Let's assume there is no atmosphere and let's assume there is no change in weight due to fuel consumption, will reactive rocket need the same amount of fuel for landing on a planet as for take off?
In theory – I think – you need the same escape velocity to get rocket to orbit as you need to break it to 0 speed after free fall from the orbit, but this changes if the descend is slower than free fall, is that right?
What is the real world(moon) situation in case of lunar module? (extrapolating for fact that the Apollo Lunar Module leaves the descend stage behind)
Best Answer
It is a bit more complicated. You should be able to land without the use of energy but you have to pass your momentum to something - and this passing on of momentum will be the same in both cases. Let us consider a "spherically-symmetric-chicken-in-a-vacuum" model to see this explicitly.
Momentum conservation and propelled mass
The spacecraft of mass $M$ is hovering just a bit above the surface of the planet at zero vertical velocity (it is hovering above the surface to be able to propel fuel downwards). Suddenly, it propels a single pulse of fuel with velocity $v_{\rm f}$, mass $m$ and total momentum $p_{\rm f} = m v_{\rm f}$ downwards. Due to momentum conservation, the spacecraft will start to move upwards with a momentum with equal magnitude. If the pulse is just enough for the spacecraft to escape the planet with velocity $v_{\rm e}$ it must hold that $$p_{\rm f} = m v_{\rm f} = M v_{\rm e}\,,$$ or that the velocity of propulsion of the fuel must be $$v_{\rm f} = \frac{M}{m} v_{\rm e}\,.$$
But your assumptions are that $M \gg m$ which in combination with the previous formula leads to $v_{\rm f} \gg v_{\rm e}$. Even though the model is vastly simplified, the basic conclusions are valid. In more complicated models you will continuously loose mass so that the propulsion will have varying effects but the "before vs. after" equation will look the same on average because momentum conservation always rules.
The very same relation would be valid for a descent. Say you have fallen from rest at infinity up to the surface of the planet and due to energy conservation now have a velocity equal to $v_e$ - but downwards. Momentum conservation! You have to throw the momentum away not to get smashed into pieces, so you propel all your momentum into a single fuel pulse downwards. The momentum of this pulse must be again equal to $p_{\rm f}$ so all the previous relations hold.
Energy balance
It is true you have to propel the same amount of mass at the same speed in both cases, but it is also interesting to see what happens to energy. In the takeoff you have before the pulse $E_0=0$ and after the process a lot more kinetic energy due to the motion $$E_{1} = \frac{p_{\rm f}^2}{2m} + \frac{p_{\rm f}^2}{2M}$$ I.e., the smaller the $m$, the more energy you use in the takeoff. However, in the descent you have before the pulse $$E_0 = \frac{p_{\rm f}^2}{2M}$$ and after the pulse $$E_{1} = \frac{p_{\rm f}^2}{2m}$$ so in principle, it should be possible to save a lot of energy just by an elastic "passing-on" of the momentum. This is actually something we know very well from practice where we have the atmosphere to give the momentum to via a parachute or such.

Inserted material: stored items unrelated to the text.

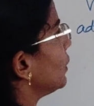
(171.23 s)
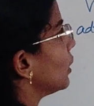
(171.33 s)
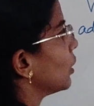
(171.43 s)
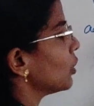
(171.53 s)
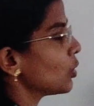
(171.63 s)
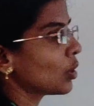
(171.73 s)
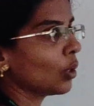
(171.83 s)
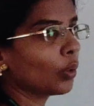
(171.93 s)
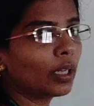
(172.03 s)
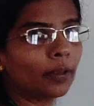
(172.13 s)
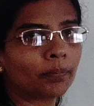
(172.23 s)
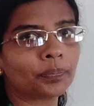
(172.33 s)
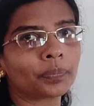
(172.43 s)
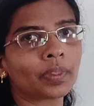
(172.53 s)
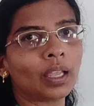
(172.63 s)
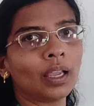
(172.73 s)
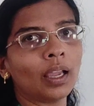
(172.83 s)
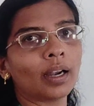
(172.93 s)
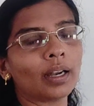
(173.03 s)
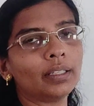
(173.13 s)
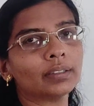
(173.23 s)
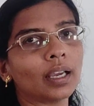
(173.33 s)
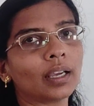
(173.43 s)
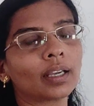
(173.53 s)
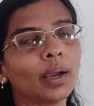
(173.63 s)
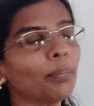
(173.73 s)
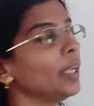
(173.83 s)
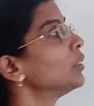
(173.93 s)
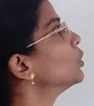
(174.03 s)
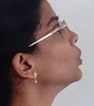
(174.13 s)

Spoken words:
is slowly. Right? Coming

From this "fuel-pulse" mode you can see that if you are able to pass your momentum to a mass of about your magnitude, in principle you should be able to land without burning a drop of fuel (I.e. without exerting any stored chemical/electric/nuclear energy).
The fact is that even if you just want to use mass and energy stored in your spacecraft, you will not be accelerating it all from zero but from the escape velocity $v_{\rm e}$ to $v_{\rm f}$. You can thus use your fuel to push and propel some dead carriage because your engines will actually propel at their original speed plus $v_{\rm e}$ in the planet rest frame.
CONCLUSION: You have to propel roughly the same mass at roughly the same speed both during take-off and landing, but you do not have to burn so much fuel during landing.
Just a note on the assumption of no mass change for a reaction engine. For a Moon to Earth escape we have $v_{\rm e}\approx 11 000\,\rm m/s$ which is way above the possibilities of a classical bipropellant rocket with maximum $v_f \approx 5000 \, \rm m/s$. Even if you used some of the state of the art ion thrusters, you would not reach more than a few times more than $v_e$. But that is in conflict with the conclusion $v_{\rm f} \gg v_{\rm e}$ from the momentum conservation balance and the assumption $M \gg m$. So the assumption of a small propelled mass $m$ in comparison with the mass of the spacecraft $M$ is not realistic.